__Raw data__:
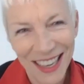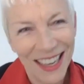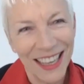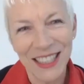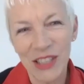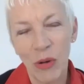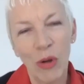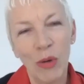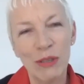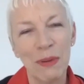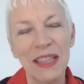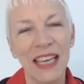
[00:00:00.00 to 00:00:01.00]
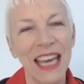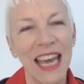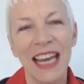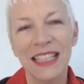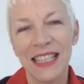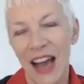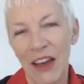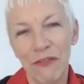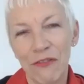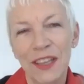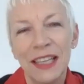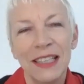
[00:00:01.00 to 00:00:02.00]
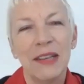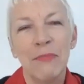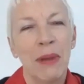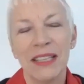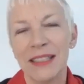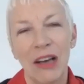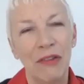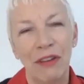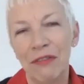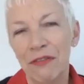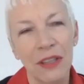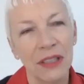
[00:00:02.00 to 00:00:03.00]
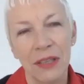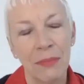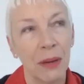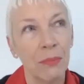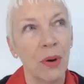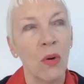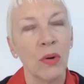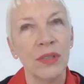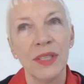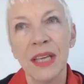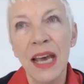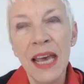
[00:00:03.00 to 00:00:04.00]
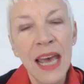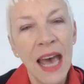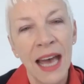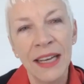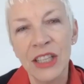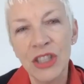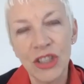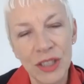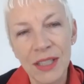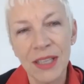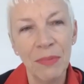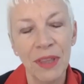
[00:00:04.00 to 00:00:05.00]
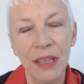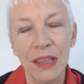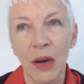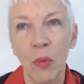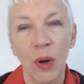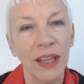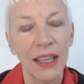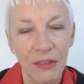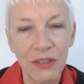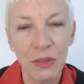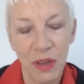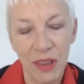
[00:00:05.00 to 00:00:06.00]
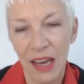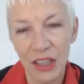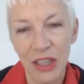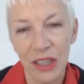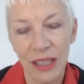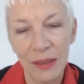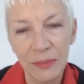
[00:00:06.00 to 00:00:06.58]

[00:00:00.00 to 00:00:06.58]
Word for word: It's always been the case. I feel it in myself, I feel it in my bones. And it's just something that one lives with actually.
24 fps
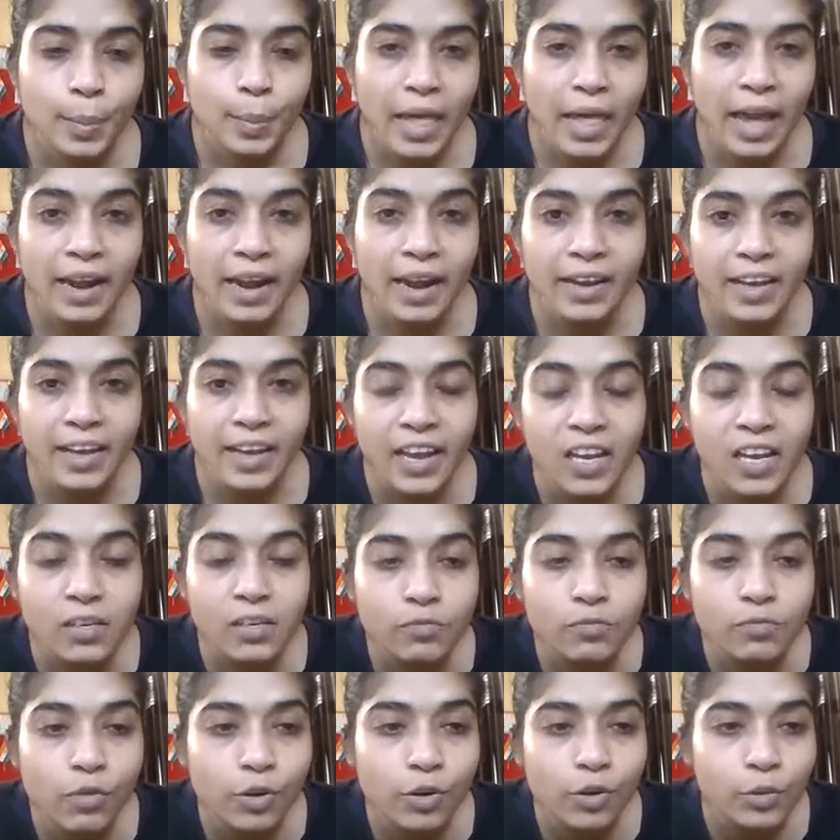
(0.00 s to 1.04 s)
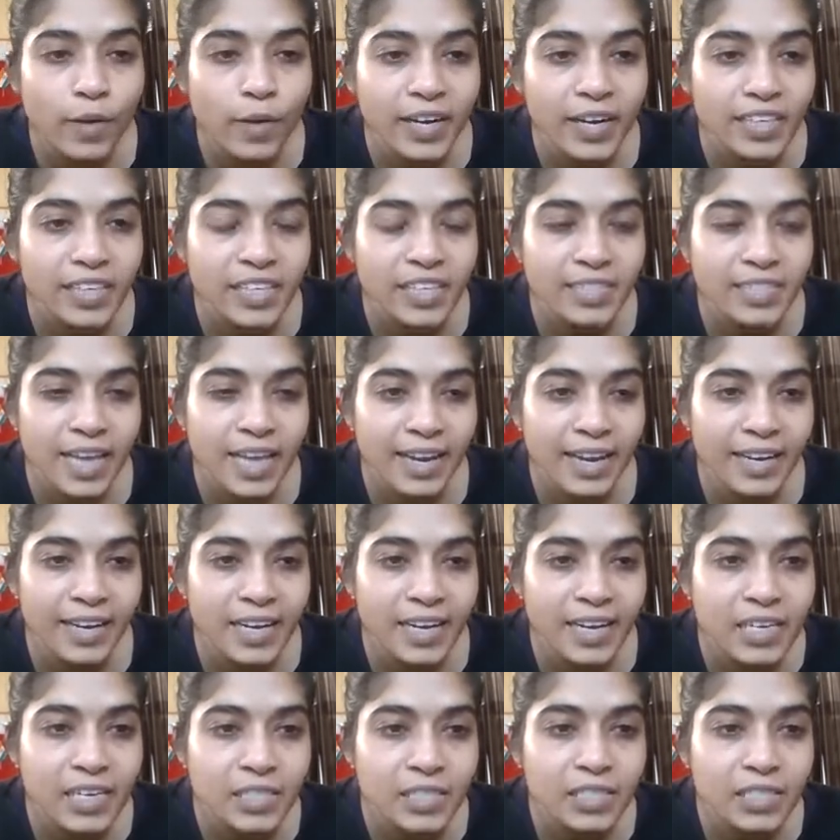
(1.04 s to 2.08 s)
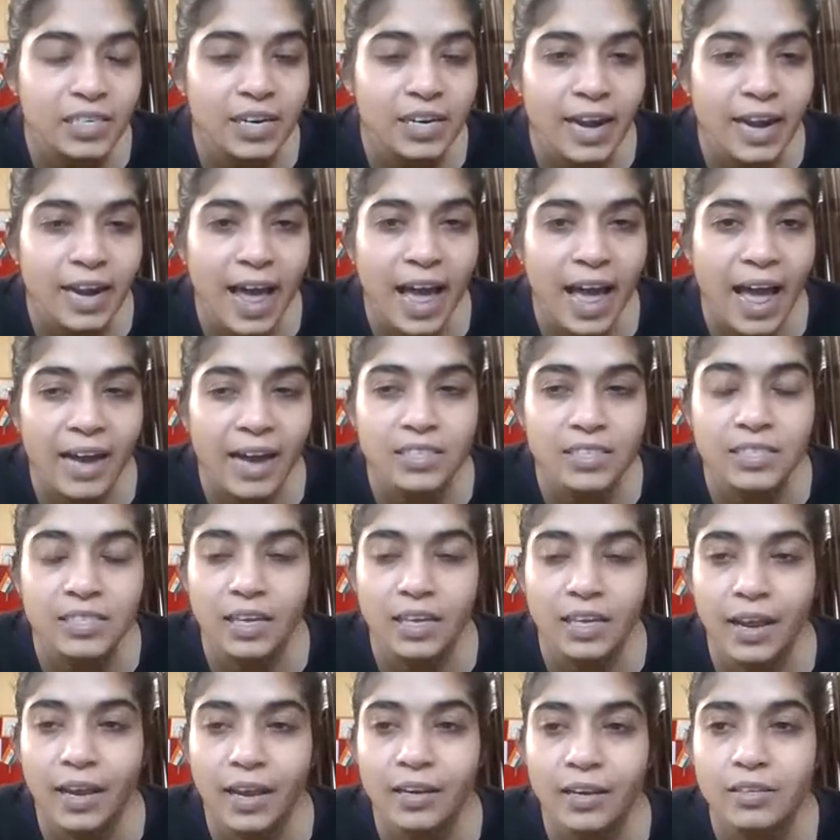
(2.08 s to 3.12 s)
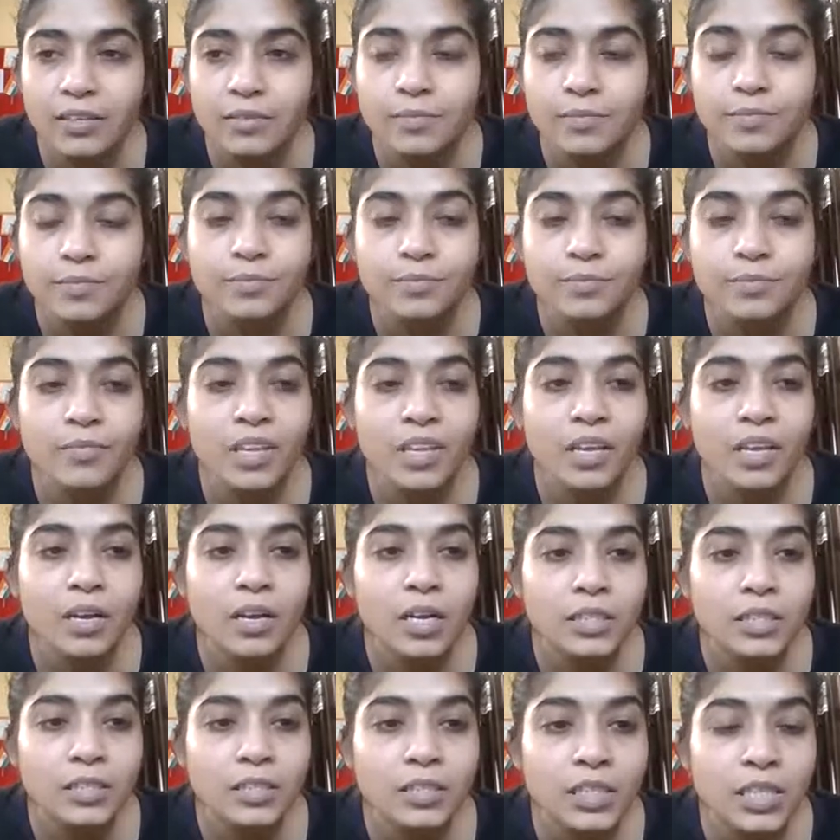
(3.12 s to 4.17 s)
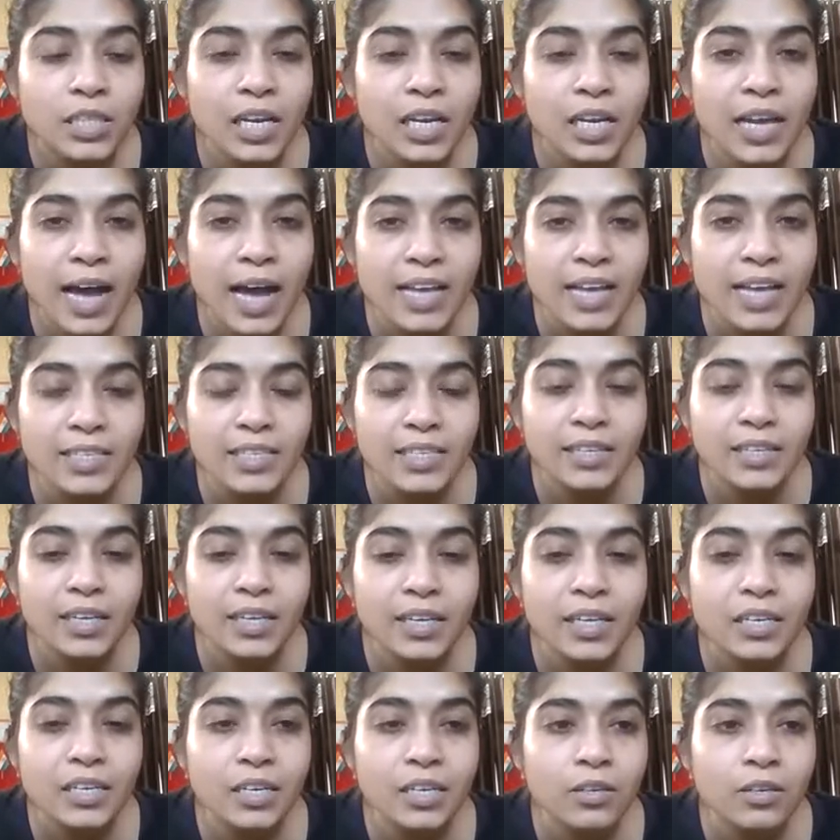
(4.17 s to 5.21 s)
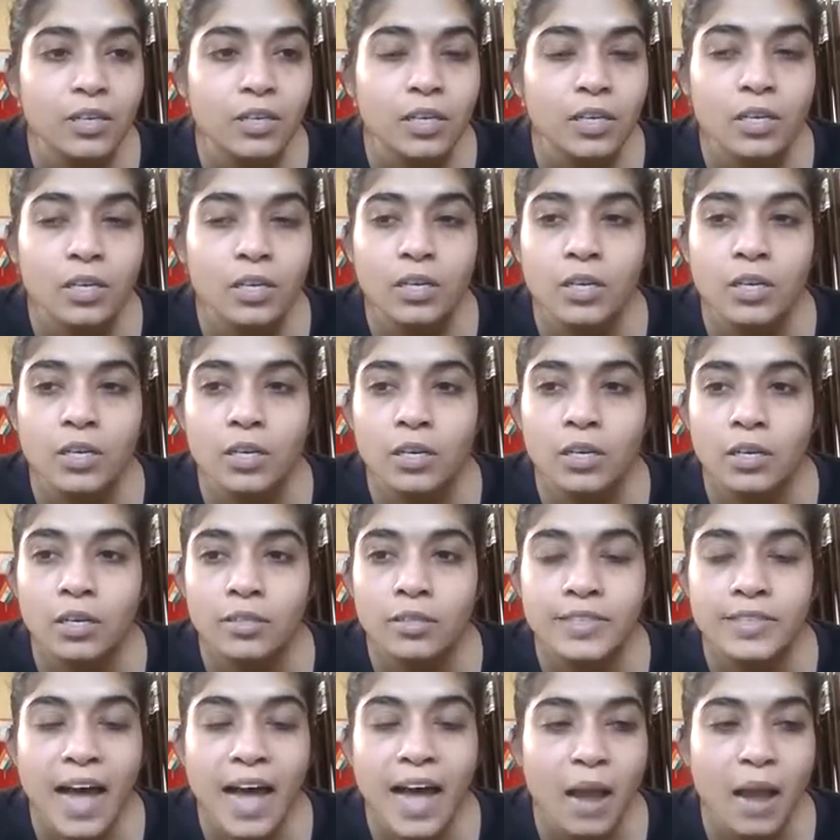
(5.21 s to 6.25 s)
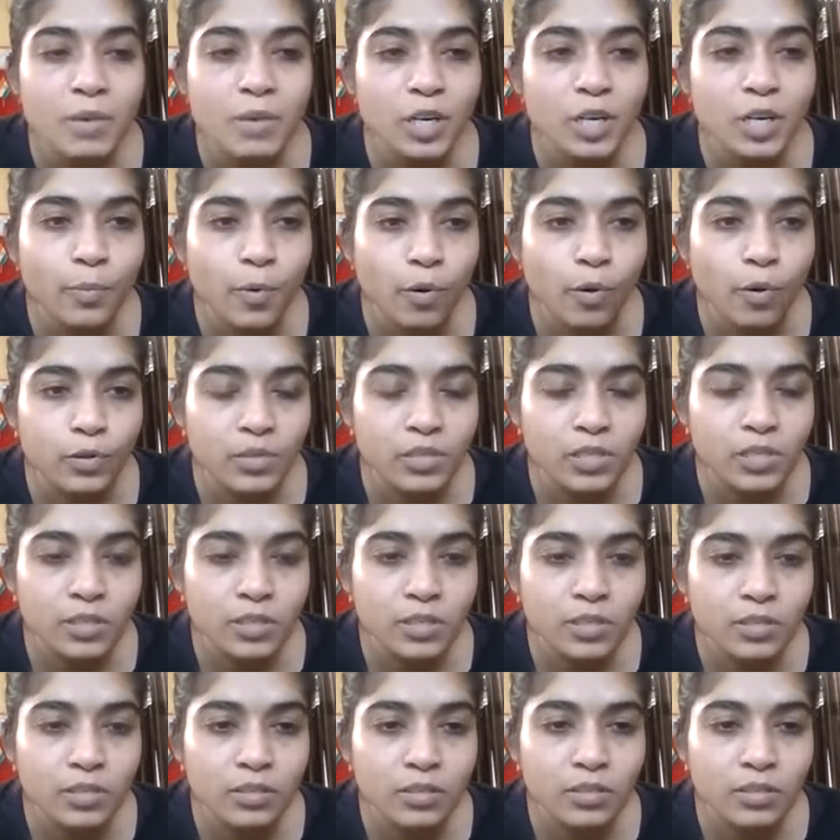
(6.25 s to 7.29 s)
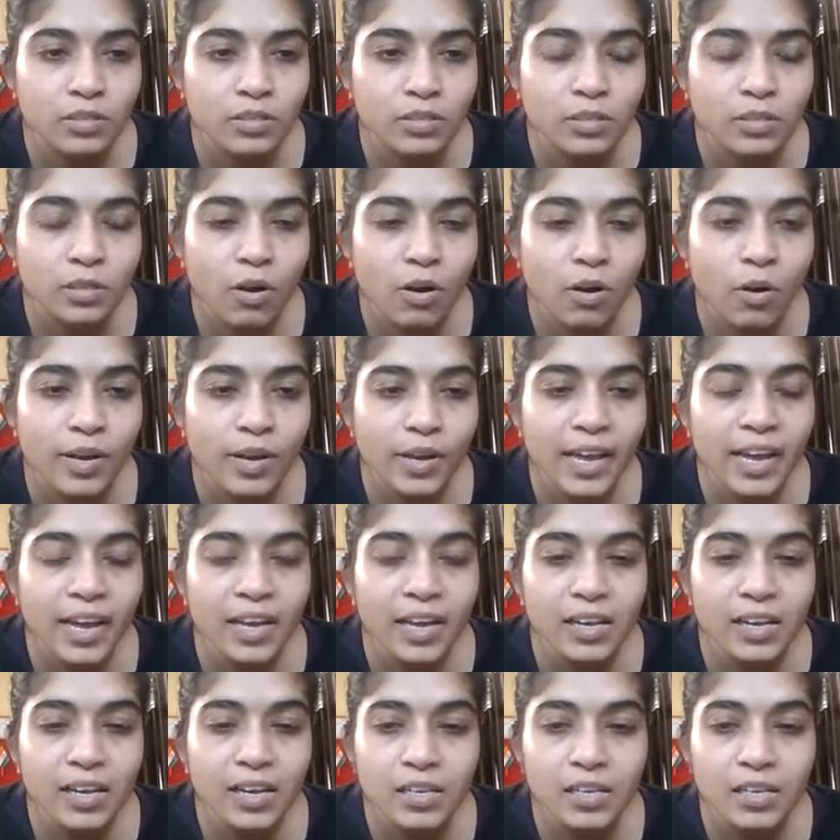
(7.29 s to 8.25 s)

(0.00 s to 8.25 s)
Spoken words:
And again for 20 seconds, relax in Titli Asana in diamond pose. Okay.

__Activity__: Give the lines from the one containing "[00:00:01.00 to 00:00:02.00]" through the final line of the material again, exactly and in full, but without pictures.

__Result__:
[00:00:01.00 to 00:00:02.00]
[00:00:02.00 to 00:00:03.00]
[00:00:03.00 to 00:00:04.00]
[00:00:04.00 to 00:00:05.00]
[00:00:05.00 to 00:00:06.00]
[00:00:06.00 to 00:00:06.58]

[00:00:00.00 to 00:00:06.58]
Word for word: It's always been the case. I feel it in myself, I feel it in my bones. And it's just something that one lives with actually.
24 fps
(0.00 s to 1.04 s)
(1.04 s to 2.08 s)
(2.08 s to 3.12 s)
(3.12 s to 4.17 s)
(4.17 s to 5.21 s)
(5.21 s to 6.25 s)
(6.25 s to 7.29 s)
(7.29 s to 8.25 s)

(0.00 s to 8.25 s)
Spoken words:
And again for 20 seconds, relax in Titli Asana in diamond pose. Okay.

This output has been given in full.